Write out only the lines from the line that holds "[00:05:34.15]" to the end of the listing below, inclusive, with the pictures omitted.

═══

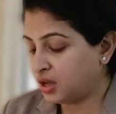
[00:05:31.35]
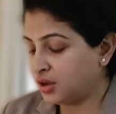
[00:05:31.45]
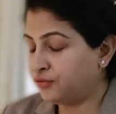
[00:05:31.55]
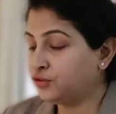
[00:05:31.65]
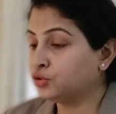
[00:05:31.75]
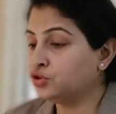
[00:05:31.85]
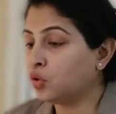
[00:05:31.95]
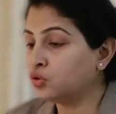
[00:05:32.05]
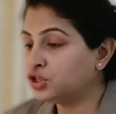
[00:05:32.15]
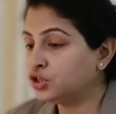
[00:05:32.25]
If you
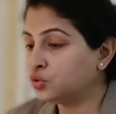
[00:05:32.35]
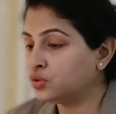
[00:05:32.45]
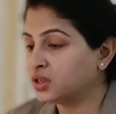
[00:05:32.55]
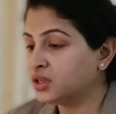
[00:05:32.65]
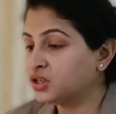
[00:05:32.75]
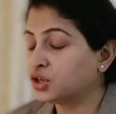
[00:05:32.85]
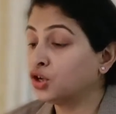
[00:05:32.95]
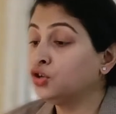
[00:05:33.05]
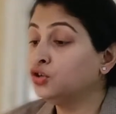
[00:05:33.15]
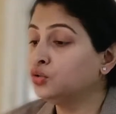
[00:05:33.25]
don't use it,
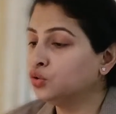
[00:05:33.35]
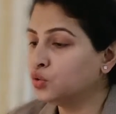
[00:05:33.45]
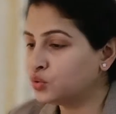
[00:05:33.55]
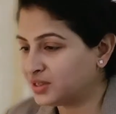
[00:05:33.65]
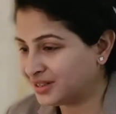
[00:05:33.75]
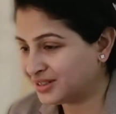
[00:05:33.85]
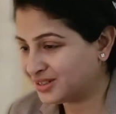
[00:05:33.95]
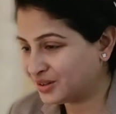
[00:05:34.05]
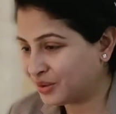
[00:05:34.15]
you lose it.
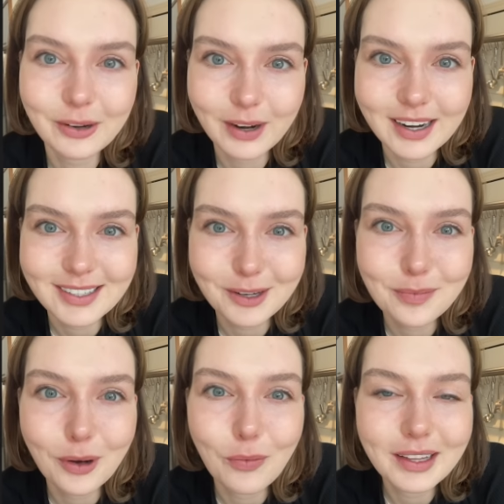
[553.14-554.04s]
random,
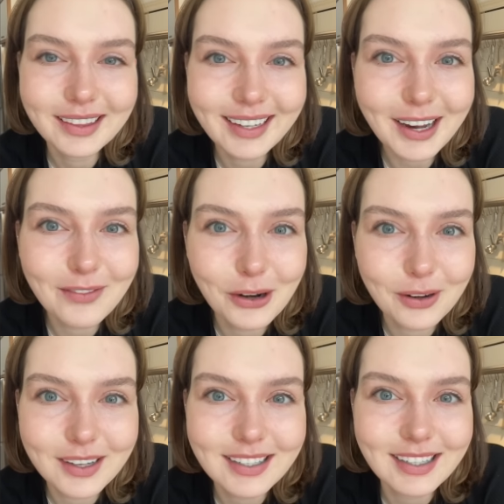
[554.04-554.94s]
but one thing I've
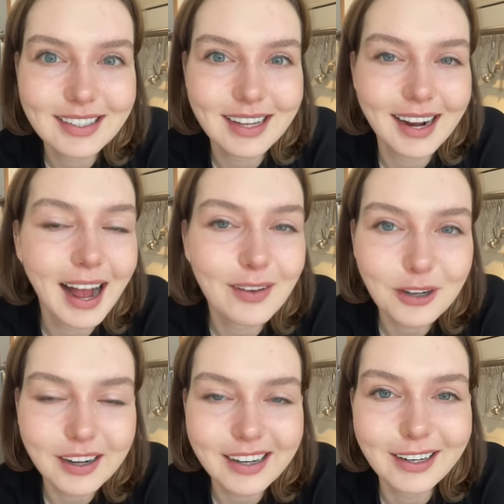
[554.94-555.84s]
noticed is that after I
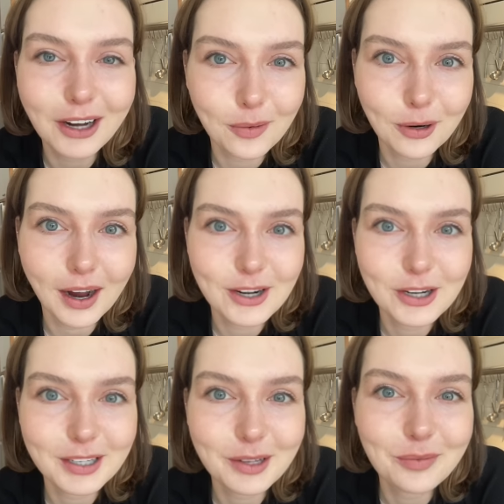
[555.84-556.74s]
eat carbohydrates
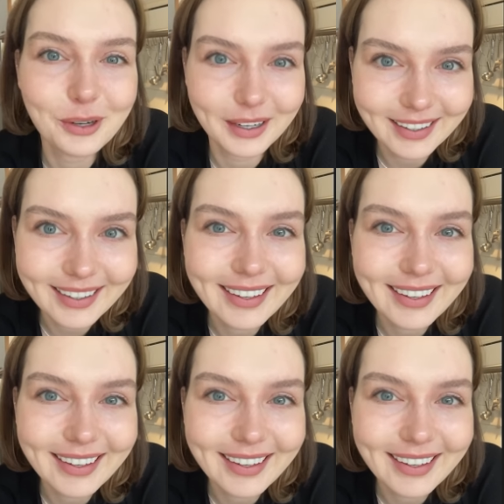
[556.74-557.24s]
in the morning,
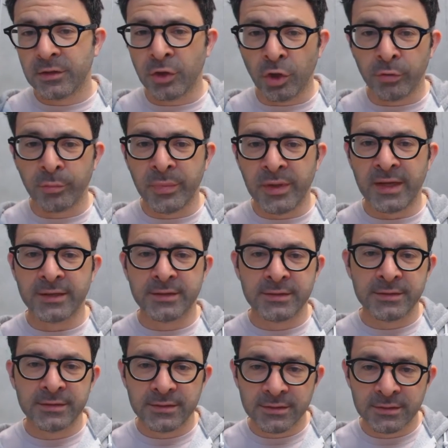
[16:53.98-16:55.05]
long
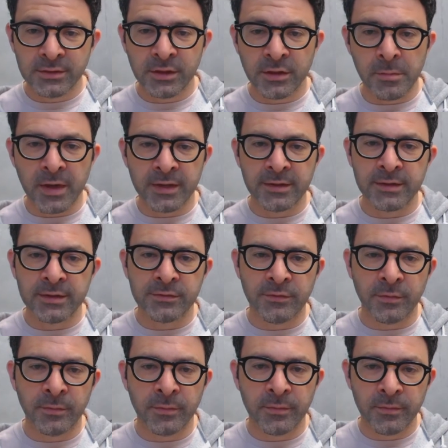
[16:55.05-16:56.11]
blacks, you can make this
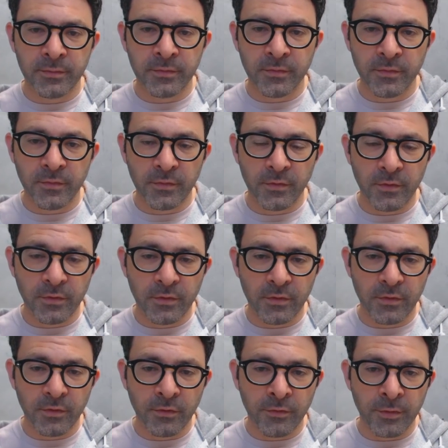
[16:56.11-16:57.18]
from
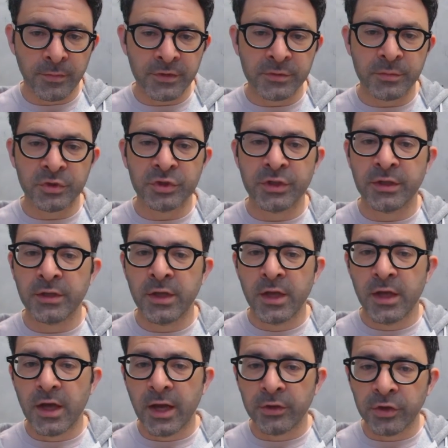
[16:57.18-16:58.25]
this machine,
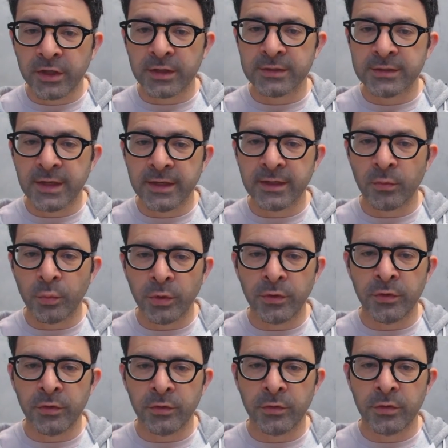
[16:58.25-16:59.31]
and you can take it
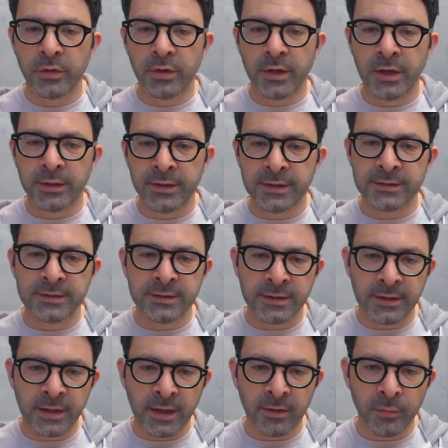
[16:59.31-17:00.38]
with you, and that's the
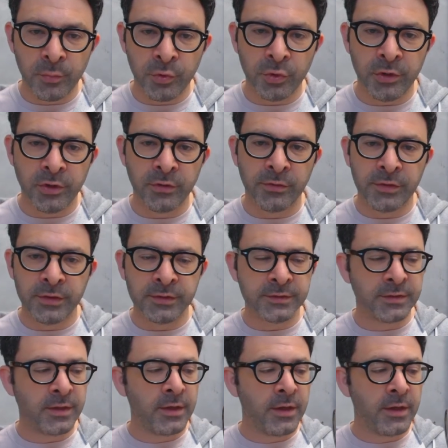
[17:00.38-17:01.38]
other beauty of this.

═══

— WORKED SOLUTION —
[00:05:34.15]
you lose it.
[553.14-554.04s]
random,
[554.04-554.94s]
but one thing I've
[554.94-555.84s]
noticed is that after I
[555.84-556.74s]
eat carbohydrates
[556.74-557.24s]
in the morning,
[16:53.98-16:55.05]
long
[16:55.05-16:56.11]
blacks, you can make this
[16:56.11-16:57.18]
from
[16:57.18-16:58.25]
this machine,
[16:58.25-16:59.31]
and you can take it
[16:59.31-17:00.38]
with you, and that's the
[17:00.38-17:01.38]
other beauty of this.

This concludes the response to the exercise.